Significant metallurgical testing has been conducted on samples from the Amaruq satellite deposit since 2014 to confirm its amenability to processing at the Meadowbank mill. Comminution test work and subsequent simulations have confirmed that a 9,000-10,000 tonne per day processing plant throughput can be achieved with conservative ore blends, the cyanidation/CIP circuit at Meadowbank is adequate for the Amaruq satellite deposit at Meadowbank and the current thickening and pumping capacity is expected to be sufficient. In order to increase the overall gold recovery of the Amaruq ore, a gravity pre- concentration process followed by a concentrate regrind is being added.

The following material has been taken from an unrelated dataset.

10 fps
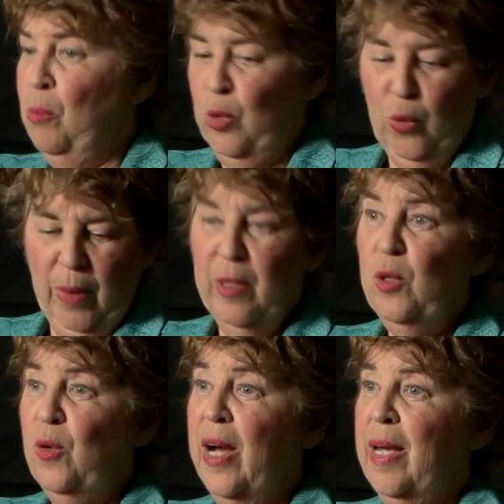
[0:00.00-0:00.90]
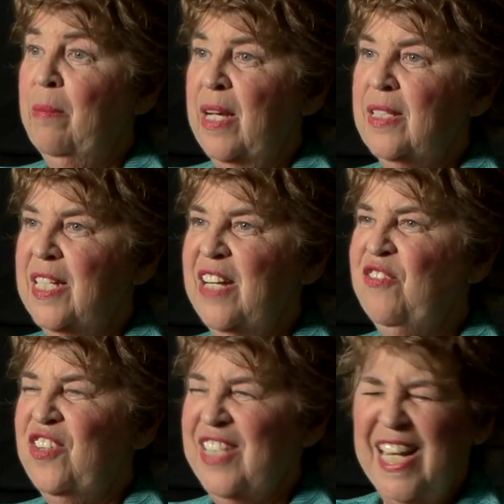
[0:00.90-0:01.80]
blue ribbon, Who I Am Makes a Difference,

It is expected that these modifications will be complete by mid-2019. Gold recovery is expected to be approximately 93% for the Whale Tail ore and approximately 95% for IVR ore based on testing.

The ore from the Amaruq satellite deposit at Meadowbank will be transported to the Meadowbank facilities with a long haul off-road truck fleet. The ore is dumped into the gyratory crusher or into stockpiles designated by ore-type. The feed from the primary crusher is conveyed to the cone crusher in a closed circuit with a vibrating screen. The crushed ore is delivered to the coarse ore stockpile and ore from the stockpile is conveyed to the mill. The grinding circuit is comprised of a primary SAG mill operated in open circuit and a secondary ball mill operated in closed circuit with cyclones. A portion of the cyclone underflow stream is sent to the concentrator, which separates the heavy minerals from the ore. The grinding circuit incorporates a gravity process to recover free gold and the free gold concentrate is leached in an intensive cyanide leach-direct electrowinning recovery process.

The cyclone overflow is sent to the grinding thickener. The clarified overflow is recycled to the grinding circuit and thickened underflow is pumped to a pre-aeration and leach circuit. The cyanide circuit consists of seven tanks, providing approximately 42 hours of retention time. The leached slurry flows to a train of six CIP tanks. Gold in the solution flowing from the leaching circuit is adsorbed into the activated carbon. Gold is recovered from the carbon in a Zadra elution circuit and is recovered from the solution using an electrowinning recovery process. The gold sludge is then poured into dore bars using an electric induction furnace.

The CIP tailings are treated for the destruction of cyanide using the standard sulphur-dioxide-air process. The detoxified tailings are then pumped to the permanent tailings facility. The tailings storage is designed for zero discharge, with all process water being reclaimed for re-use in the mill to minimize water requirements.